====== GIVEN RECORDS

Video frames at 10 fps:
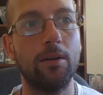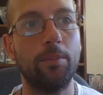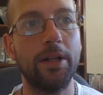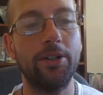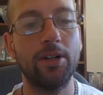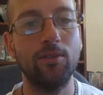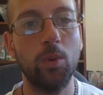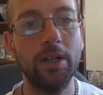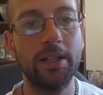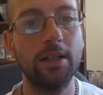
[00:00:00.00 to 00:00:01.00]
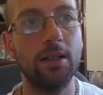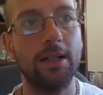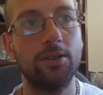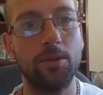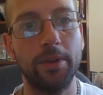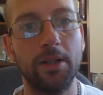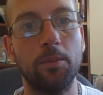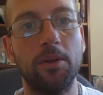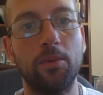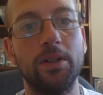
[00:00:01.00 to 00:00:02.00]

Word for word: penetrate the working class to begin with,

============
====== GIVEN RECORDS

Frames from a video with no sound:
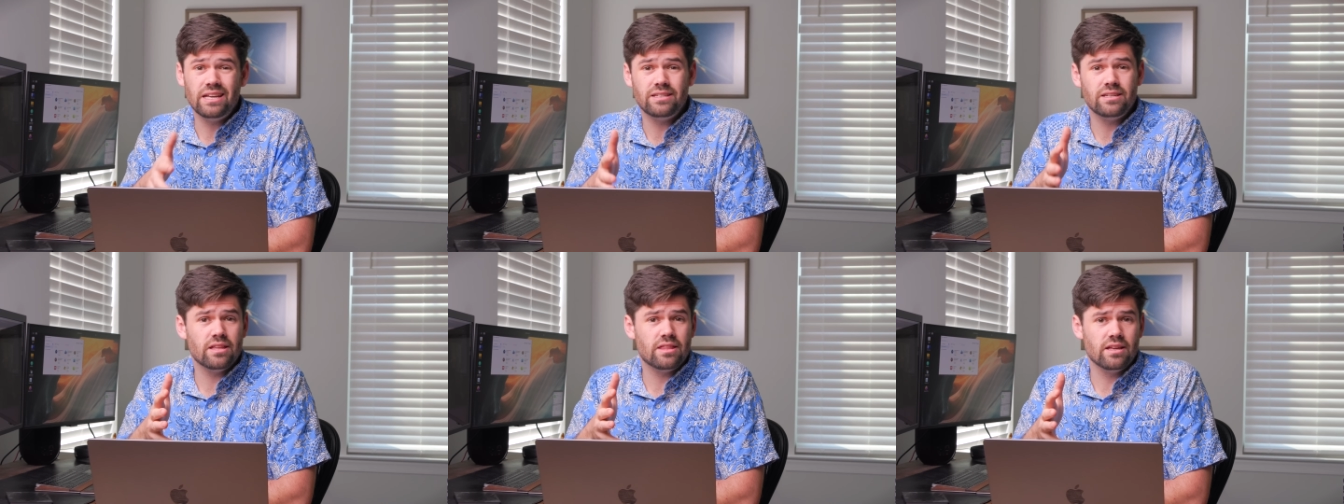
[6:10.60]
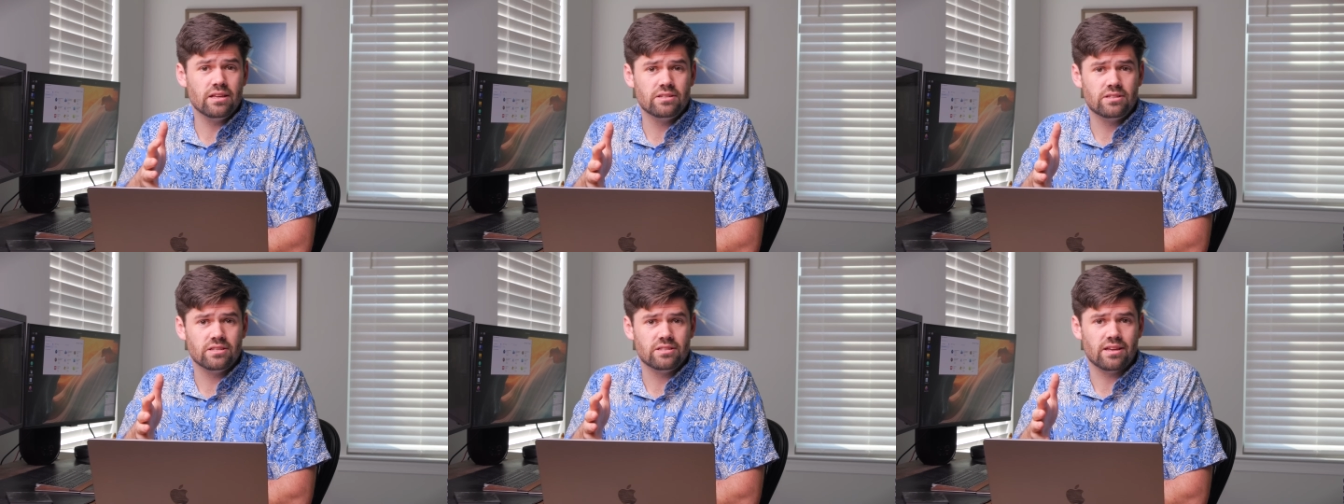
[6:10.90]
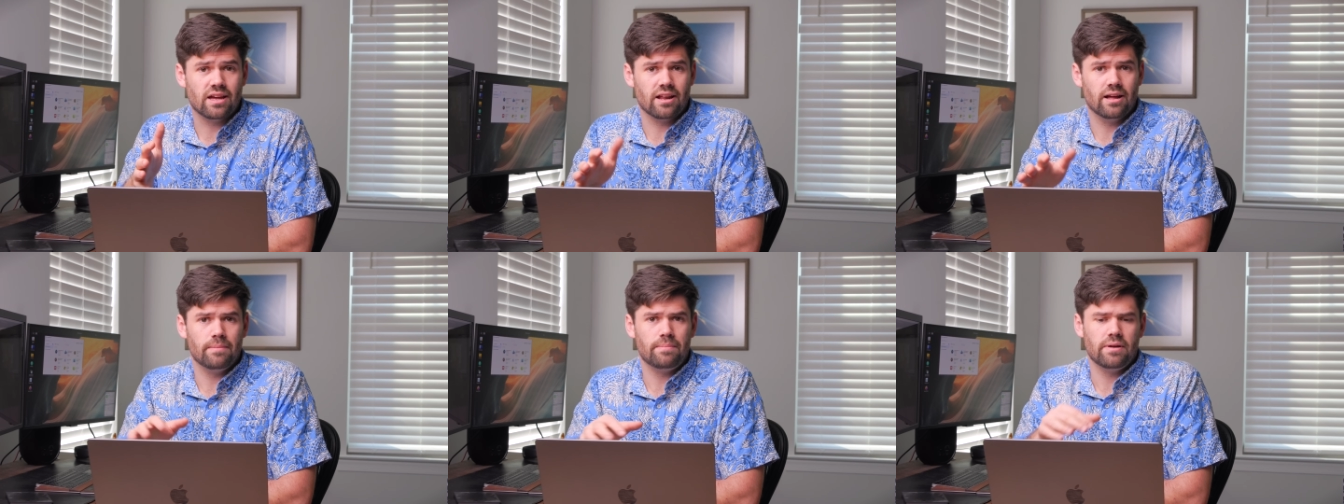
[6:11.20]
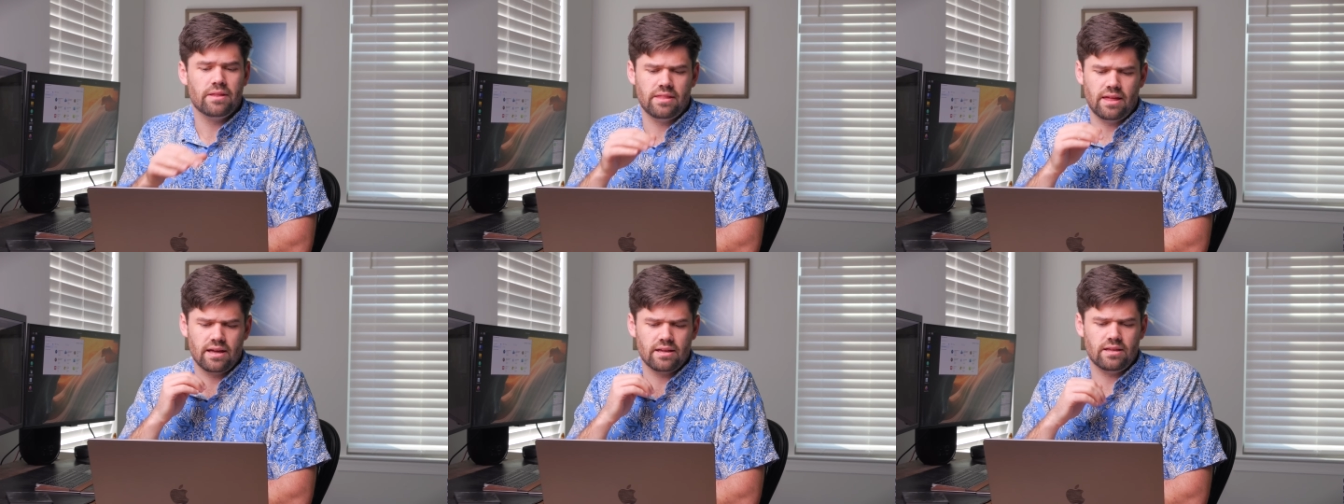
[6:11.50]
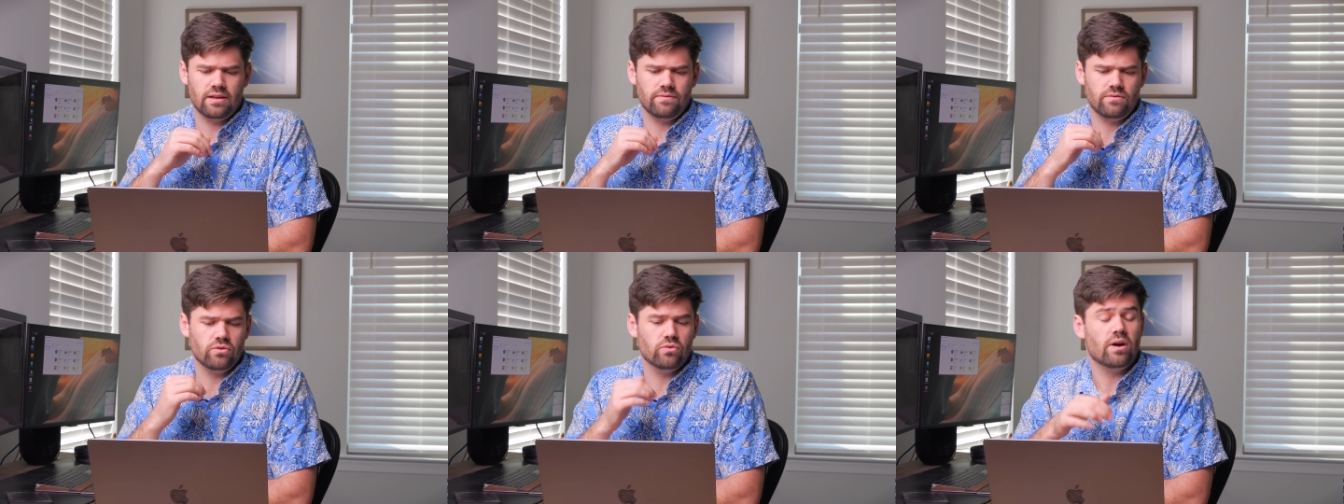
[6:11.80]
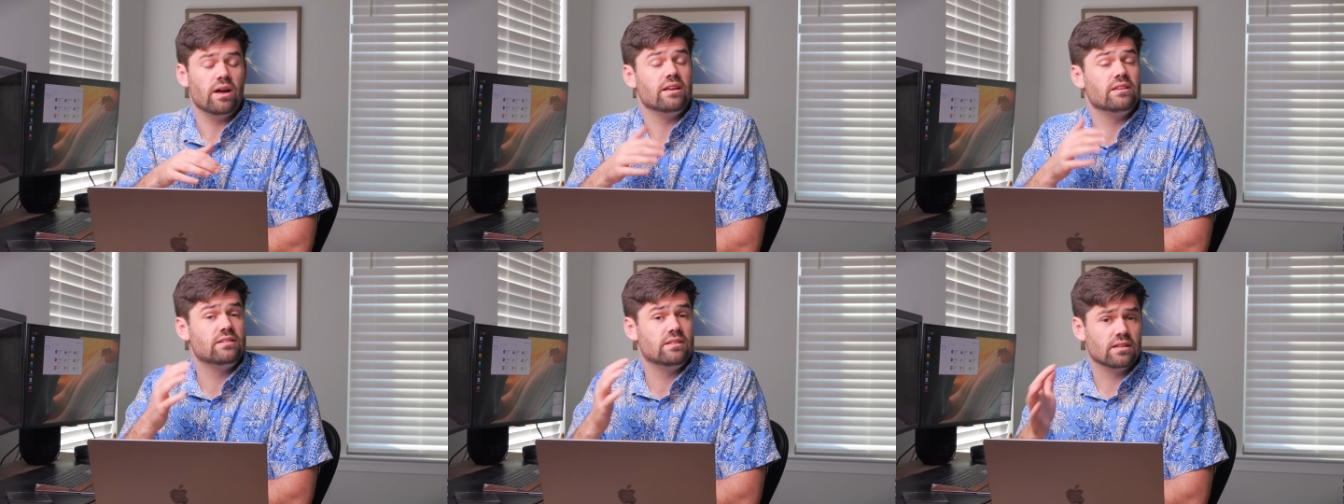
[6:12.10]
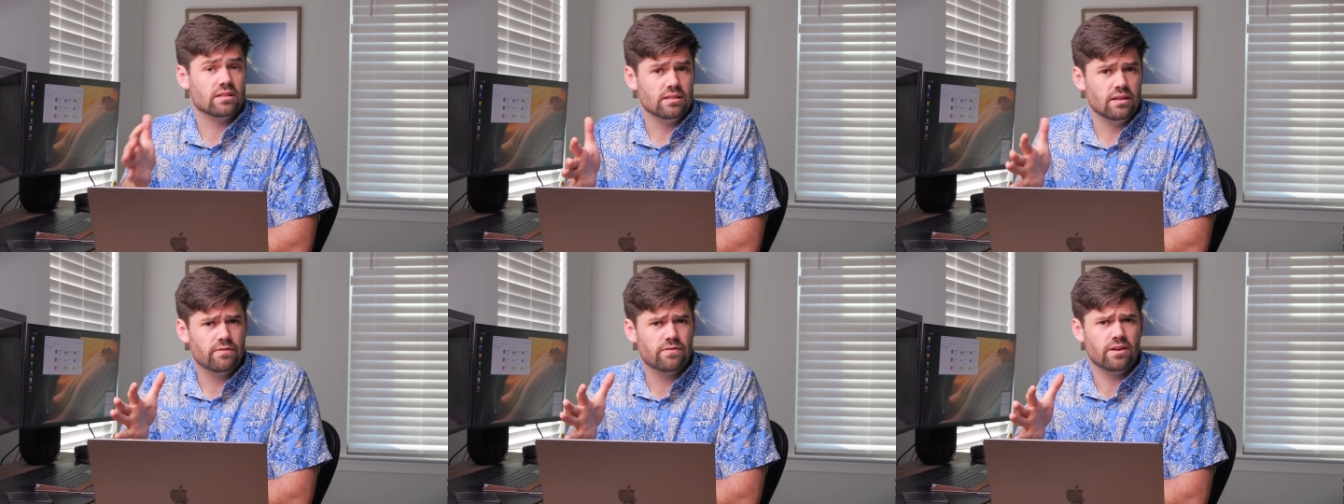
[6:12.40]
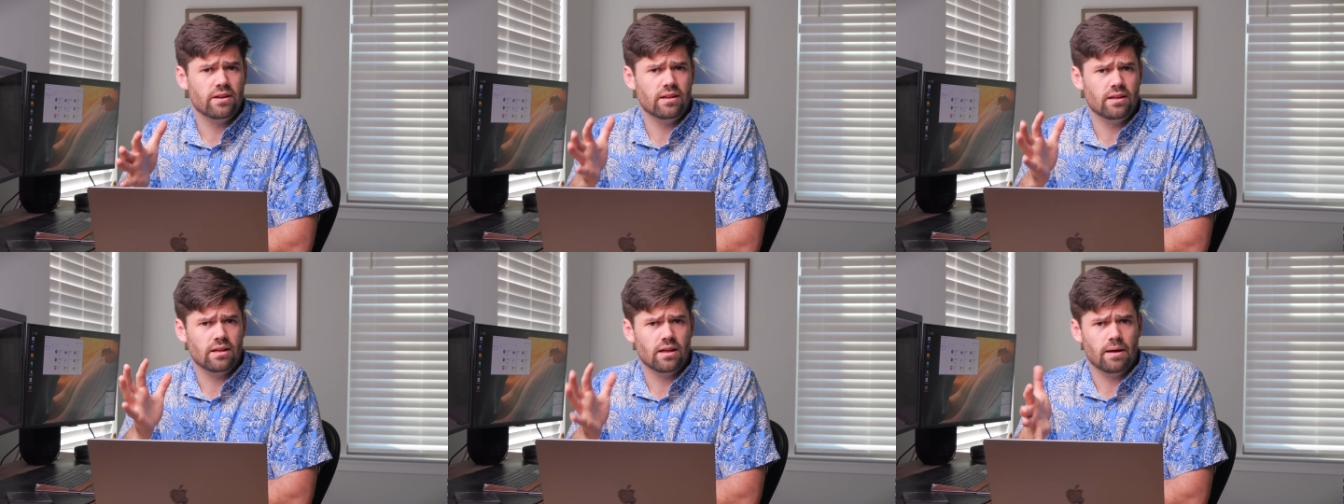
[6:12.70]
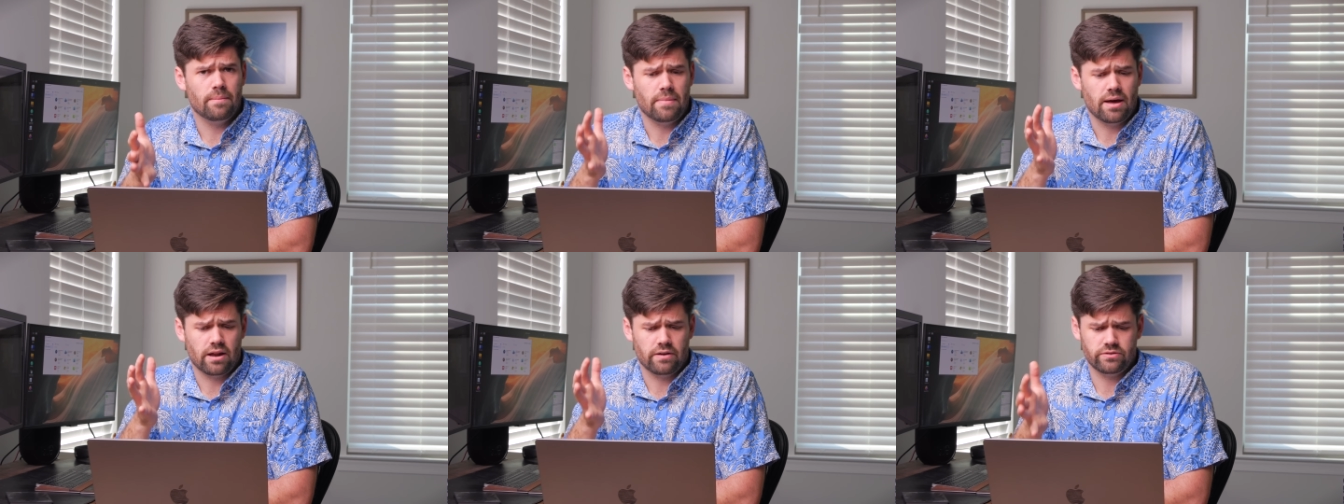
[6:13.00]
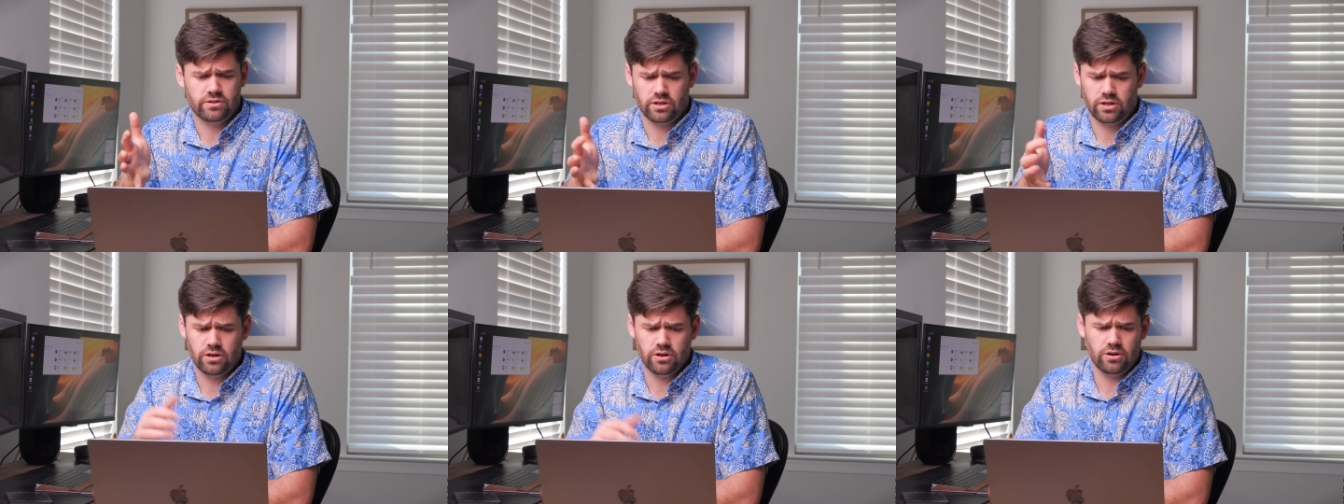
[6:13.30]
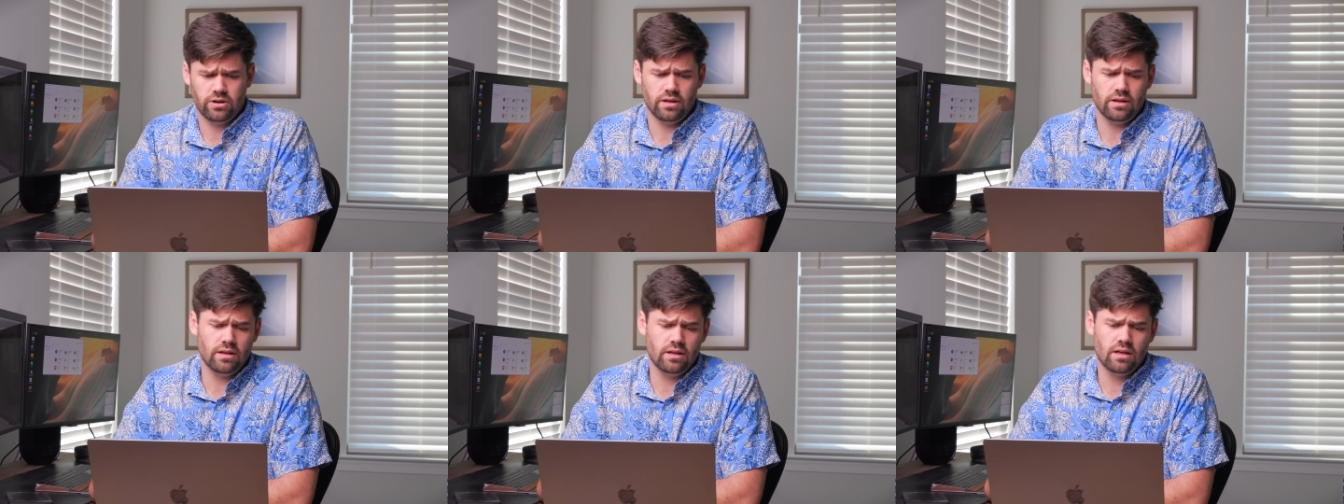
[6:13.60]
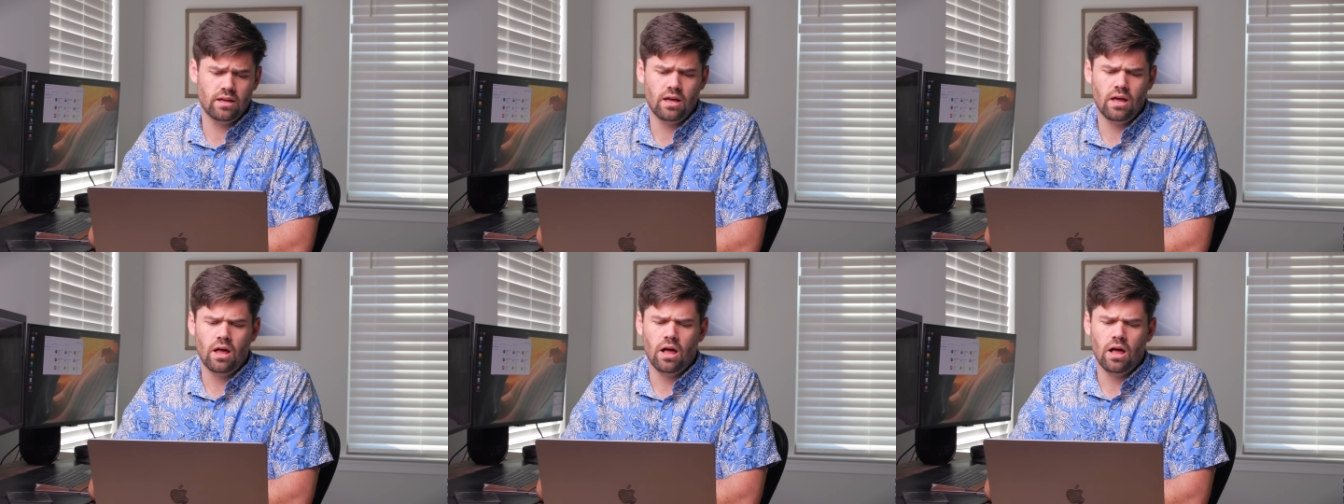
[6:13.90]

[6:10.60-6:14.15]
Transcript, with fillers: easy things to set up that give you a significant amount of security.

============
====== GIVEN RECORDS

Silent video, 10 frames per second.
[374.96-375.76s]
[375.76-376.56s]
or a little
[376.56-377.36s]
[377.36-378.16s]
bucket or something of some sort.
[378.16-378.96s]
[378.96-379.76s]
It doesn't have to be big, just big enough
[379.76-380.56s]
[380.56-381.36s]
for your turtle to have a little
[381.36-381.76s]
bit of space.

============

#### [TASK GOAL]
Every line above that holds the string "with" should be copied into the answer.

#### [ANSWER BOX]
Word for word: penetrate the working class to begin with,
Frames from a video with no sound:
Transcript, with fillers: easy things to set up that give you a significant amount of security.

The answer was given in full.